Treat the breakdown like a diagnostic:

  • If totals look unusually high/low, adjust the specific inputs tied to that component (often income or child-related parameters).
  • Use the component section to isolate the cause, rather than changing everything at once.

Warning: Don’t “average” changes across components. If you change income and child parameters at the same time, you won’t know which input drove the result.

7) Use Arkansas timing rules (statute of limitations) for planning—especially enforcement

Even though this calculator focuses on amounts, you may use its outputs in a broader workflow that includes enforcement, collection, or record-keeping. For Arkansas, the general statute of limitations period is 6 years under Ark. Code Ann. § 5-1-109(b)(2).

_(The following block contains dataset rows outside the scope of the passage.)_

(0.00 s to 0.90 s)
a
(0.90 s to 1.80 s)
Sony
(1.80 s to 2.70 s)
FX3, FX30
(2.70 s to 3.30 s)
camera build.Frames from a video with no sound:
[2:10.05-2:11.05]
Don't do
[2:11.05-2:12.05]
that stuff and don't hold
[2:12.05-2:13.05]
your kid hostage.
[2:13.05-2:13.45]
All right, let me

Important scope note (from the jurisdiction data you provided):
No claim-type-specific sub-rule was found, so this guide uses the general/default 6-year period. That means the limitation period referenced here is the general period unless a more specific rule applies to a particular fact pattern.

Use this SOL information as a guardrail when you:

  • decide how far back to gather payment records
  • plan document retention and review timelines
  • compare “past due” timelines for consistency with a 6-year lookback assumption

8) Save or export your scenario (for comparison)

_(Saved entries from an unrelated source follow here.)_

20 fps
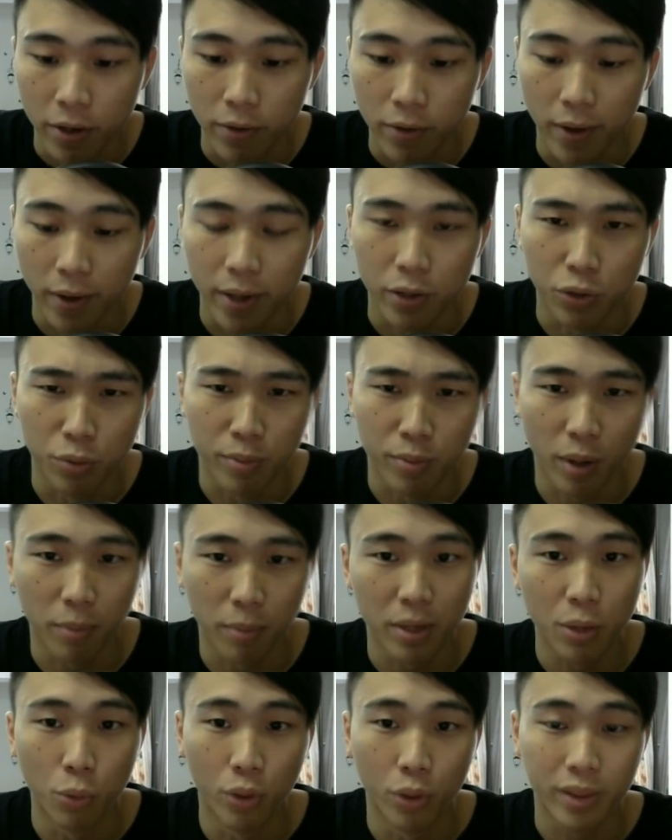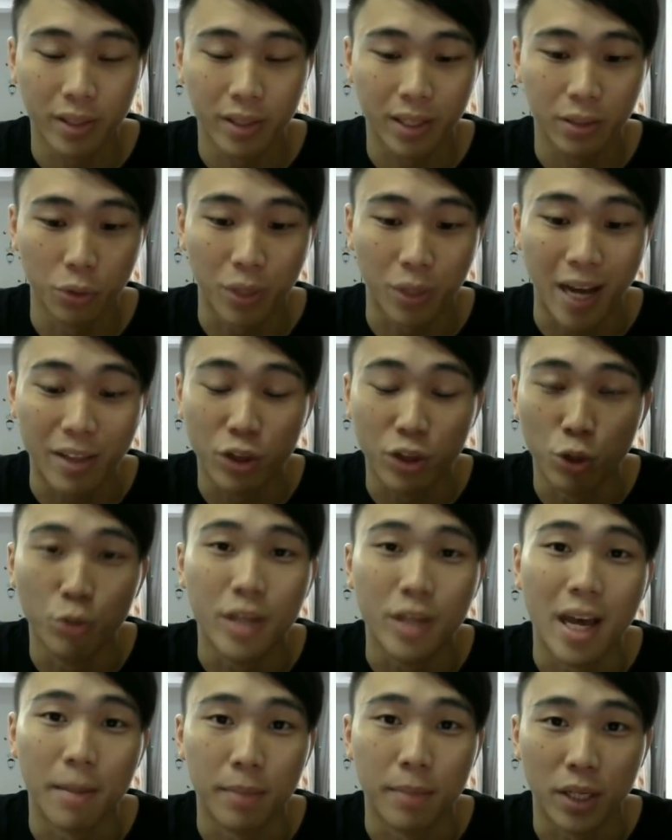right, you can't do
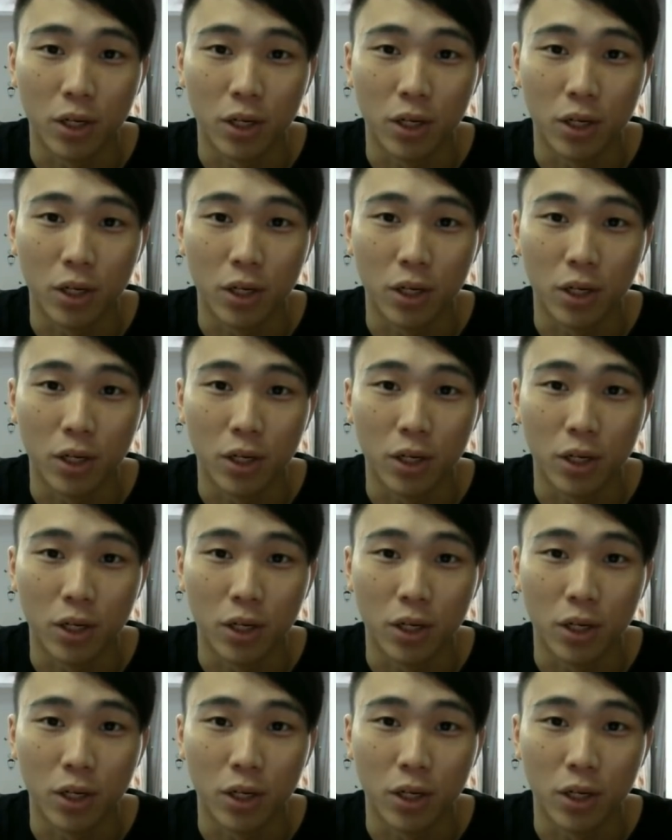thatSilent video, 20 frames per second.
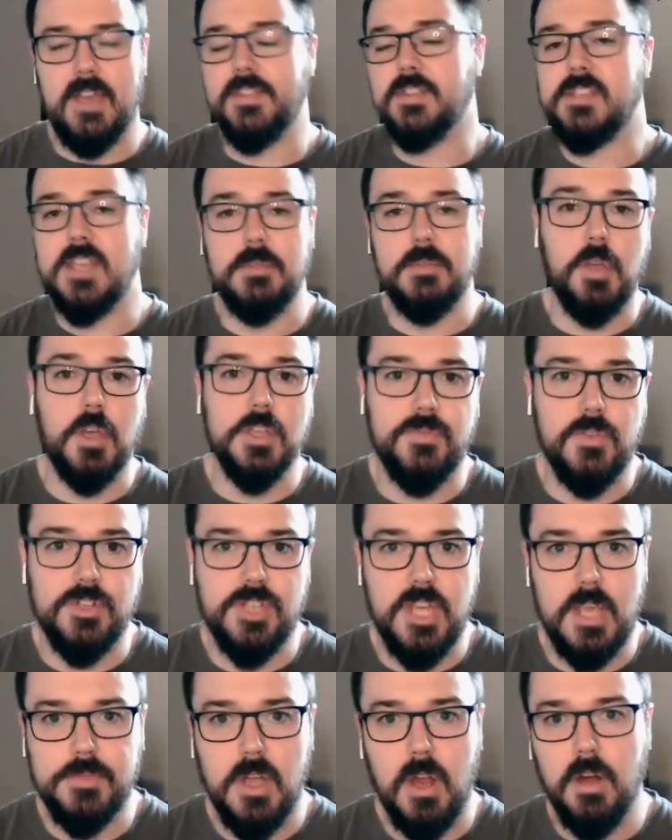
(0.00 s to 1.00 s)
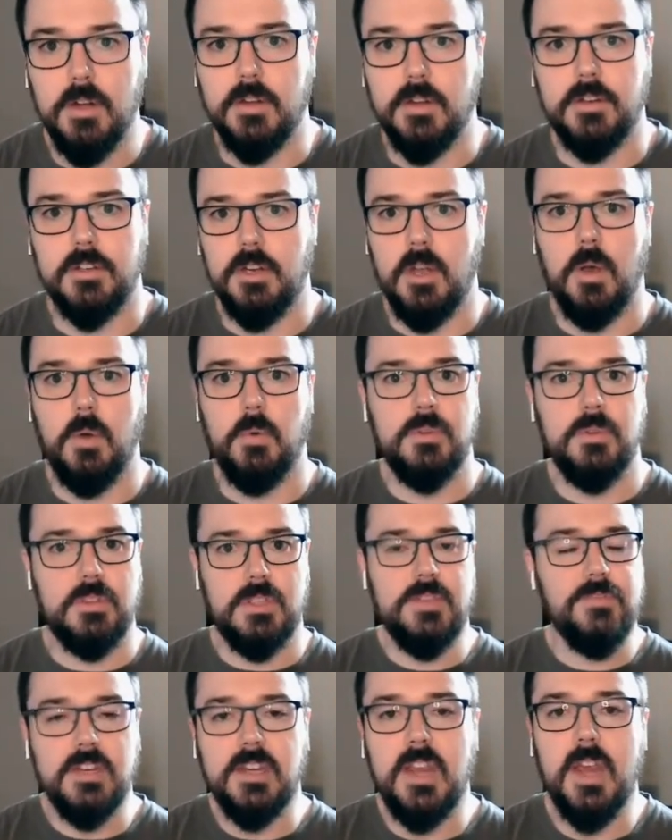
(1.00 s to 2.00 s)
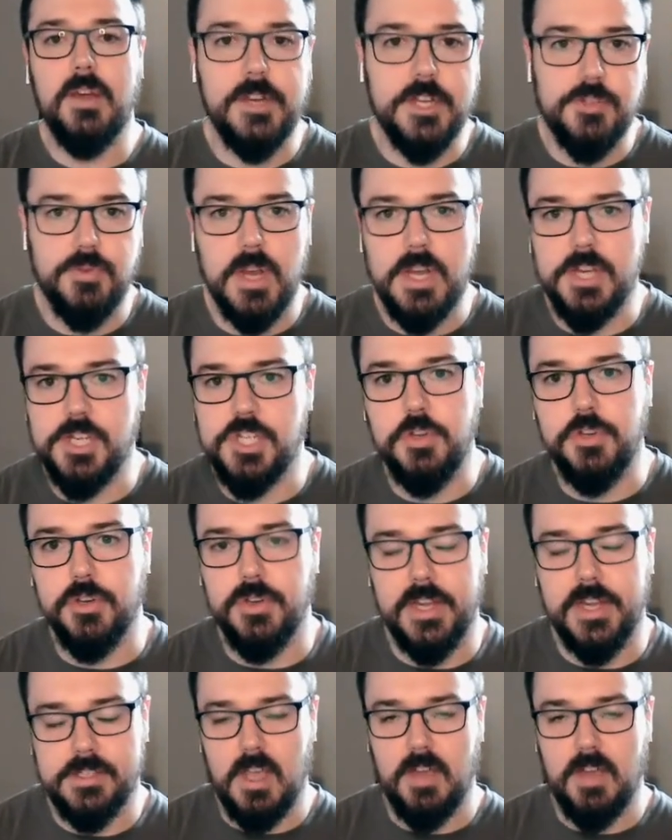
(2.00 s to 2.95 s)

And the same goes for James Harden. You know, even Gary Trent Jr.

If DocketMath supports saving, exporting, or generating a shareable snapshot, use it to create scenario comparisons:

  • Scenario A: child support only
  • Scenario B: child support + alimony
  • Scenario C: revised income estimate (e.g., after a job change)

When you compare outputs, focus on deltas:

  • Total monthly change
  • Component change (child vs. alimony)
  • Any assumption changes the tool highlights

Common pitfalls

Use this checklist to avoid the most common mistakes when running Arkansas support scenarios in DocketMath.

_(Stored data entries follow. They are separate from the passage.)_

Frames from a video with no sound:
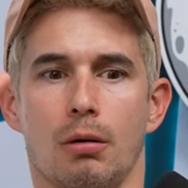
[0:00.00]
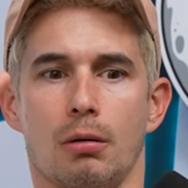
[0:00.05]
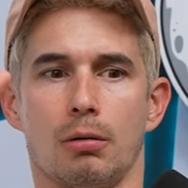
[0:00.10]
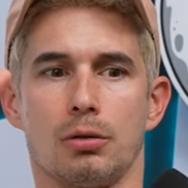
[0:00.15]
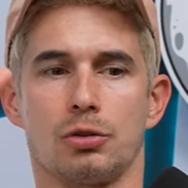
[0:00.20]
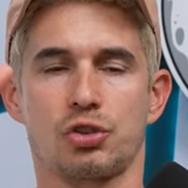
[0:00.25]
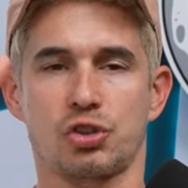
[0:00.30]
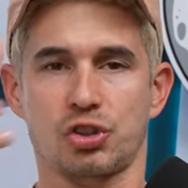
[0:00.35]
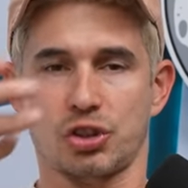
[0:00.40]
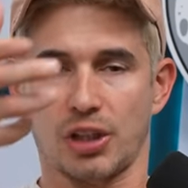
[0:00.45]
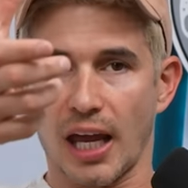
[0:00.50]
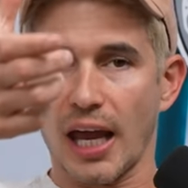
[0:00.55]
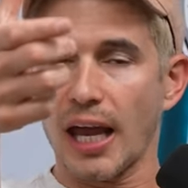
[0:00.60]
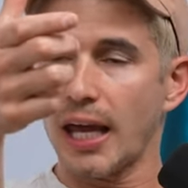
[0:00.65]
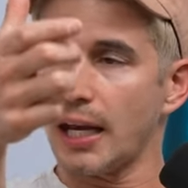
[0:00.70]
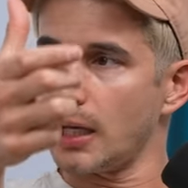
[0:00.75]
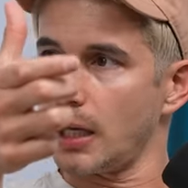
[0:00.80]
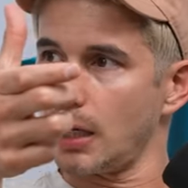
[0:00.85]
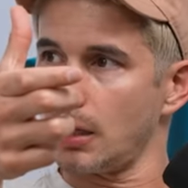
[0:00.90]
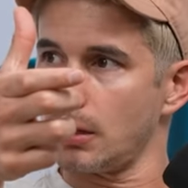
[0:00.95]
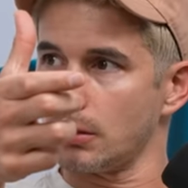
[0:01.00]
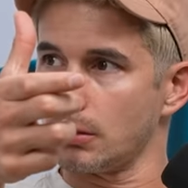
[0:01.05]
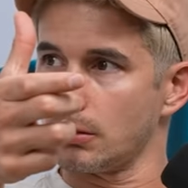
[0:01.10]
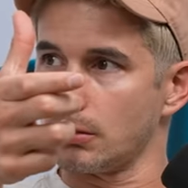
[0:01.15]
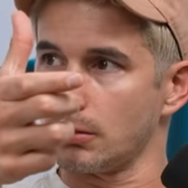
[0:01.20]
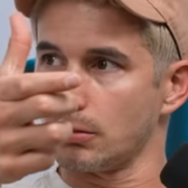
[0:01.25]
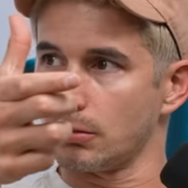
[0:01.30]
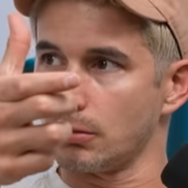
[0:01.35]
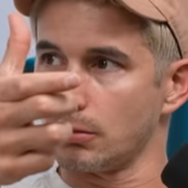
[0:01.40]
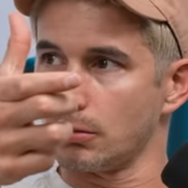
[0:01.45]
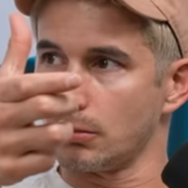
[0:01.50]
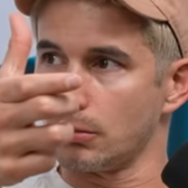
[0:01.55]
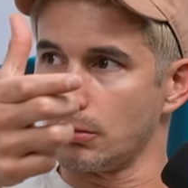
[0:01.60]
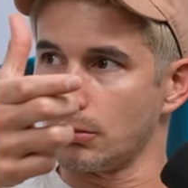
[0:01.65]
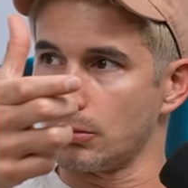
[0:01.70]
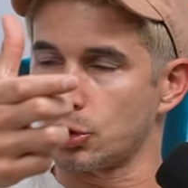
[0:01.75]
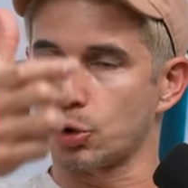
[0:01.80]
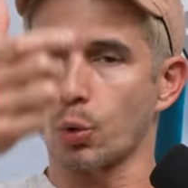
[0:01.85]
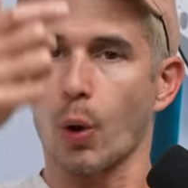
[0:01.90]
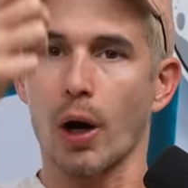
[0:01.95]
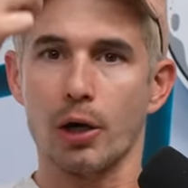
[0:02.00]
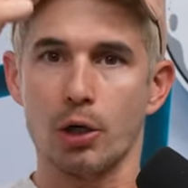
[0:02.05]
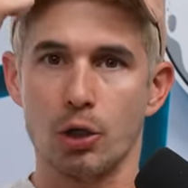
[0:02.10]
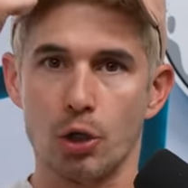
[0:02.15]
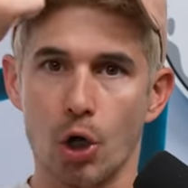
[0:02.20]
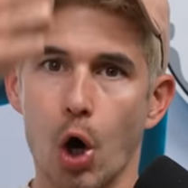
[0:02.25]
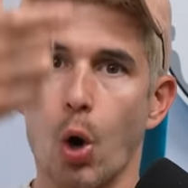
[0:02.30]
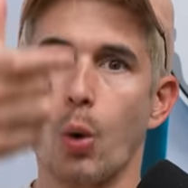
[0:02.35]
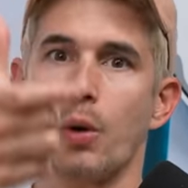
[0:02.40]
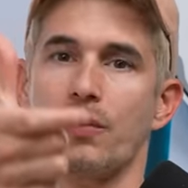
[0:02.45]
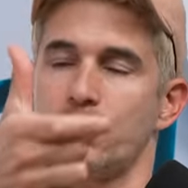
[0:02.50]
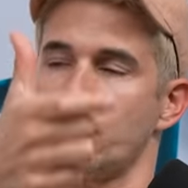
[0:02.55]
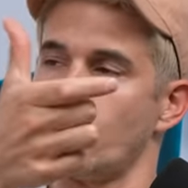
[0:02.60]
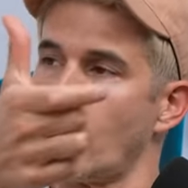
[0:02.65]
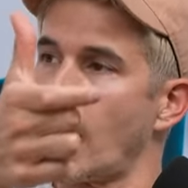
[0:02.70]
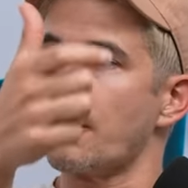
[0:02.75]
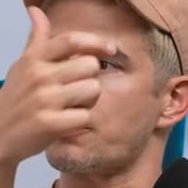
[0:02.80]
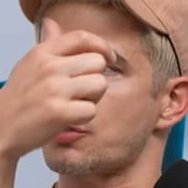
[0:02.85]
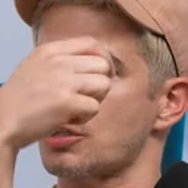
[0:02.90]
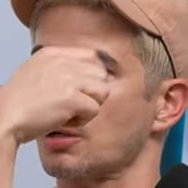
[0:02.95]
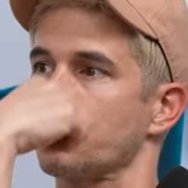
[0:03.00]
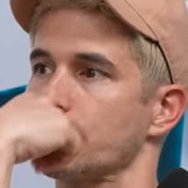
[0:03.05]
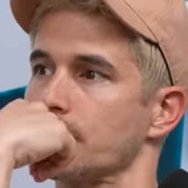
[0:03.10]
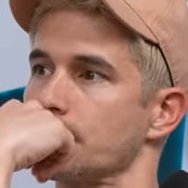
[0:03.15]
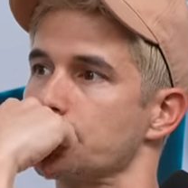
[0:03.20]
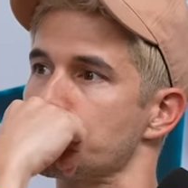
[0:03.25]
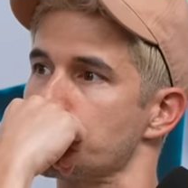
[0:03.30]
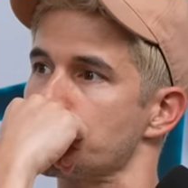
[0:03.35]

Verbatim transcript: scan it so I know if you have something.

Pitfall: If your totals change dramatically after a small input edit, verify that the edit affected the intended field (for example, “number of children” vs. “child-related schedule” or “income” vs. “adjusted income”).

Try it

Here’s a quick way to test-drive the calculator workflow for Arkansas (US-AR):

  1. Set jurisdiction to US-AR.
  2. Enter a conservative, consistent income set (both parties in the same time unit).
  3. Add child-related inputs (if applicable).
  4. Turn alimony on and run the calculation.
  5. Turn alimony off and run again (child support comparison).
  6. Review:
    • monthly totals
    • whether the component breakdown matches your expectations

Then, for enforcement/planning context, keep the Arkansas general 6-year limitations period in mind: Ark. Code Ann. § 5-1-109(b)(2). This guide uses the general/default period because no claim-type-specific sub-rule was found in your jurisdiction data.